* [What you should do] Every line of the data below is to be duplicated exactly, pictures excepted.

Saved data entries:

=== Begin Enclosure ===

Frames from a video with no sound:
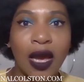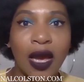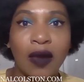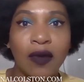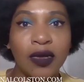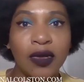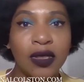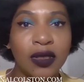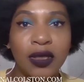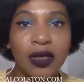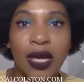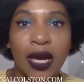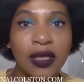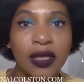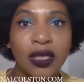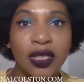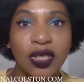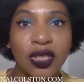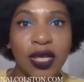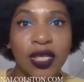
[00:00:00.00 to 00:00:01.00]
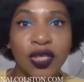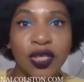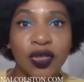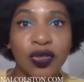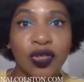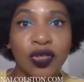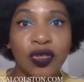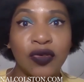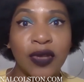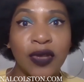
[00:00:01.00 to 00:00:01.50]
I would not suggest
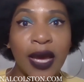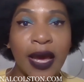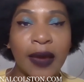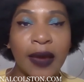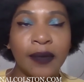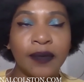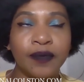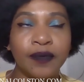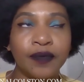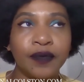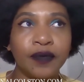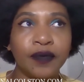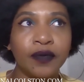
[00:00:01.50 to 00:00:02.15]
you do that.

=== End Enclosure ===

* [Finished task]
Frames from a video with no sound:
[00:00:00.00 to 00:00:01.00]
[00:00:01.00 to 00:00:01.50]
I would not suggest
[00:00:01.50 to 00:00:02.15]
you do that.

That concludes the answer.